The Larnaca port at its closest is located just 16 kilometres by road from its closest crossing point to the north, at Pergamos. 

It is also located just 41km by road from the north’s second largest town Famagusta, and 65km from the Merkez Lefkosa open air market, where humanitarian aid from the north was collected in February last year to be sent to victims of the earthquakes which hit the southeast of Turkey. 

As such, should there exist a combined will for humanitarian aid to be sent from the north to Gaza via the Amalthea plan, it would likely be logistically possible. 

The sending of humanitarian aid across the Green Line generated controversy in February last year, when a group of people were initially blocked from crossing northwards by the Turkish Cypriot police at the Ledra Palace crossing point in Nicosia while carrying bottled water and other supplies for the victims of the earthquakes which occurred in Turkey. 

The police initially insisted that each person could only cross to the north with one person’s worth of water, and then later claimed the computer system of recording identity cards at the crossing point had gone down. 

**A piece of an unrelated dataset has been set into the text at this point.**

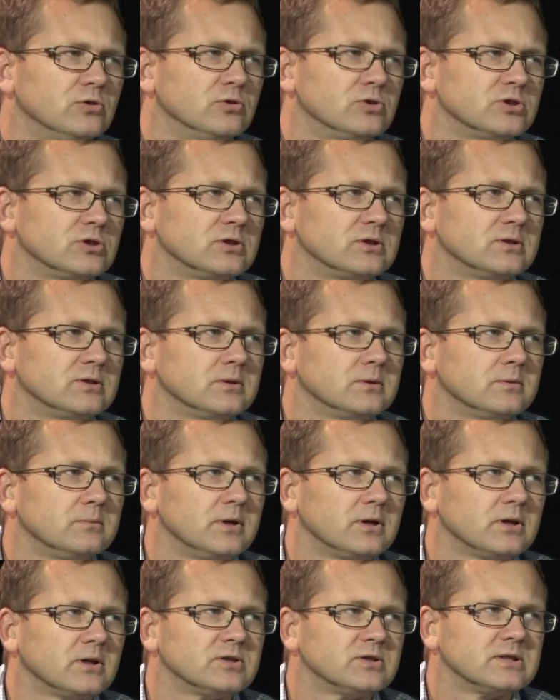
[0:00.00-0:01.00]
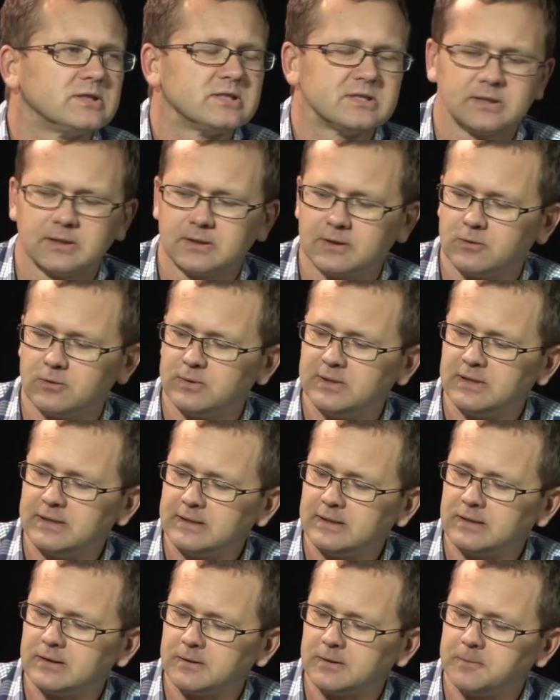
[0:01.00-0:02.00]
the future because it's
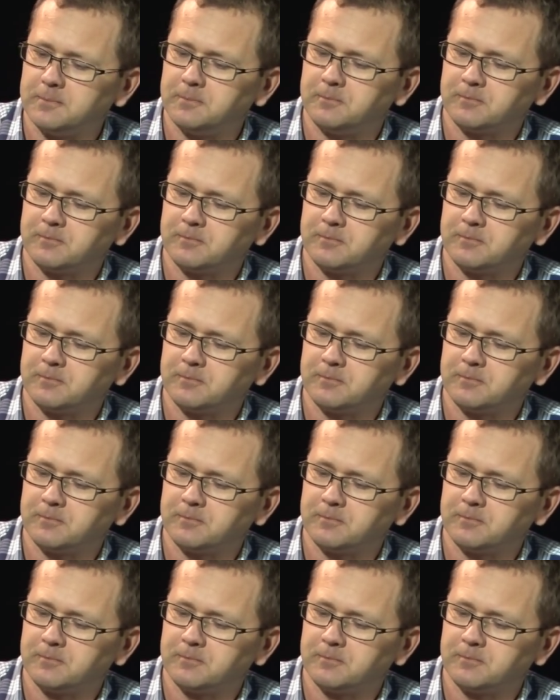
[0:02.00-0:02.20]
really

The water was eventually allowed to cross, but the north’s ‘foreign minister’ Tahsin Ertugruloglu said Greek Cypriots “had insidious dreams and were trying to separate the Turkish Cypriots from our motherland Turkey.” 

He faced backlash from opposition party CTP ‘MP’ Dogus Derya, who asked, “at a time when people are fighting for their lives in the cold and are hungry, is it not despicable to prevent aid from arriving?” 

Then opposition party TDP leader Mine Atli also reacted, saying “the goal of dozens of people at the Ledra Palace crossing was not just water. In all this pain, there was a desire to feel humanity, solidarity, and love in these beautiful people.”